Originally posted by JohnBee I agree, but... in my own research(its been a long week), I've found that the D700 holds no visible advantage over the K-5 anywhere under ISO5000.
That depends on what you mean by visible...
We have compared D700 vs. K-x (
Falk Lumo: Lumolabs: Sensors of Nikon D700, D5000 and Pentax K-x ) and found a 3 dB SNR advantage for D700 18% gray at ISO 1600 (after demosaicing). BTW, DxO later found a 4 dB advantage (normalized iso) for this pair (before demosaicing).
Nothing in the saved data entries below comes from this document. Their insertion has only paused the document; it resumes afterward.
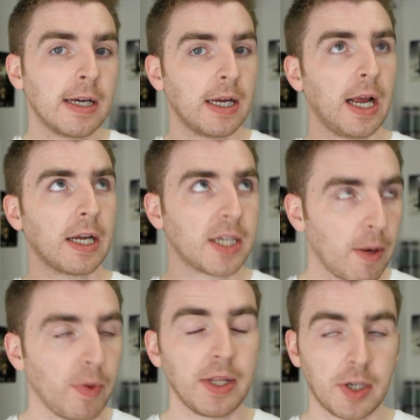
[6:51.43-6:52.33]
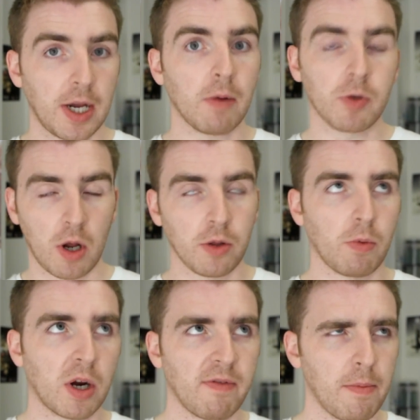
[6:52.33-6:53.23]
Except when they said it was all the
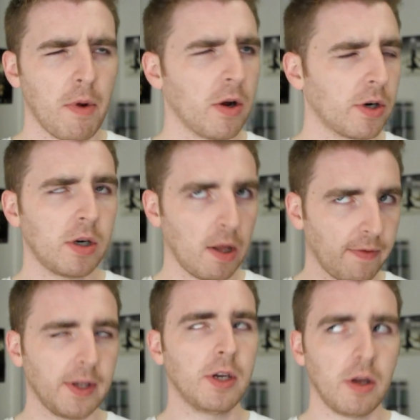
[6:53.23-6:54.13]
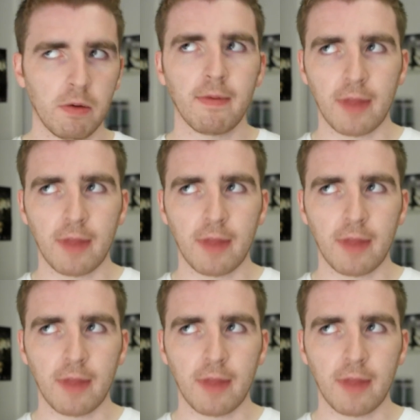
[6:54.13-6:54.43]
work of a modder, nothing to do.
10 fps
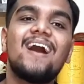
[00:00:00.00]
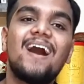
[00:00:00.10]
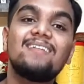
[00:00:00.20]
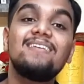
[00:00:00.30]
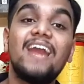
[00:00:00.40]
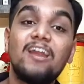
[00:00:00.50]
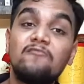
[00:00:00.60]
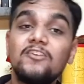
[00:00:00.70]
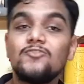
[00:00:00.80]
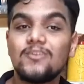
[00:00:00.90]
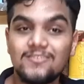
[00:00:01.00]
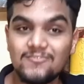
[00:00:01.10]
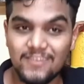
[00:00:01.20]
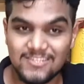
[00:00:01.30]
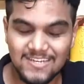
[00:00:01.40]
are the
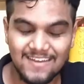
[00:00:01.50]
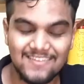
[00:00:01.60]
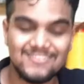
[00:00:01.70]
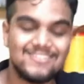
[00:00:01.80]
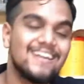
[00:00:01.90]
adventurous vegetarians,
In our above article, you find crops of noise wedges where you can
inspect the effect visually. It is not very noticeable due to 1600 still being excellent for both cameras. It is a bit more visible at 12800 although K-x applies NR which makes the numeric values equal (both our's and DxO's). Interestingly, the eye isn't fooled and sees the 1 stop difference more clearly than at ISO 1600 (the numeric value is for 18% anyway).
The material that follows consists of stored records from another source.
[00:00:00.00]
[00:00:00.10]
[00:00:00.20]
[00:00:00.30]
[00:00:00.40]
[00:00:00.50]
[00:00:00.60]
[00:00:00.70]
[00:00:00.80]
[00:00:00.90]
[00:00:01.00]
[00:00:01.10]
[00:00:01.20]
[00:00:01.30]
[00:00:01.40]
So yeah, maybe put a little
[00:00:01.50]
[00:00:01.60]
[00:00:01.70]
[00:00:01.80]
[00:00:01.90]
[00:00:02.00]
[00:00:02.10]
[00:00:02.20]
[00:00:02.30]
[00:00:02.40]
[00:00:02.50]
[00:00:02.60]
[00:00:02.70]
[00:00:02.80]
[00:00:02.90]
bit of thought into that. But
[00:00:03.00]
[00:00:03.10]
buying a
As for the K-5, it performs great and manages to maintain the low pixel noise of the K-x despite the higher pixel count (it's even 0.4 dB better at ISO 1600).
The K-5's pixel advantage corresponds to another 1.2 dB but this still isn't enough to beat the D700. It stays 2.9 dB or 1 stop ahead.
You don't easily see the difference at ISO 1600 because of the high overall quality. I assume it will be more visible at ISO 6400 where K-5 applies NR making the numbers equal but doesn't fool the eye. At ISO 12800, the D700 runs into problems because of read-out noise and the K-5 indeed achieves FF performance.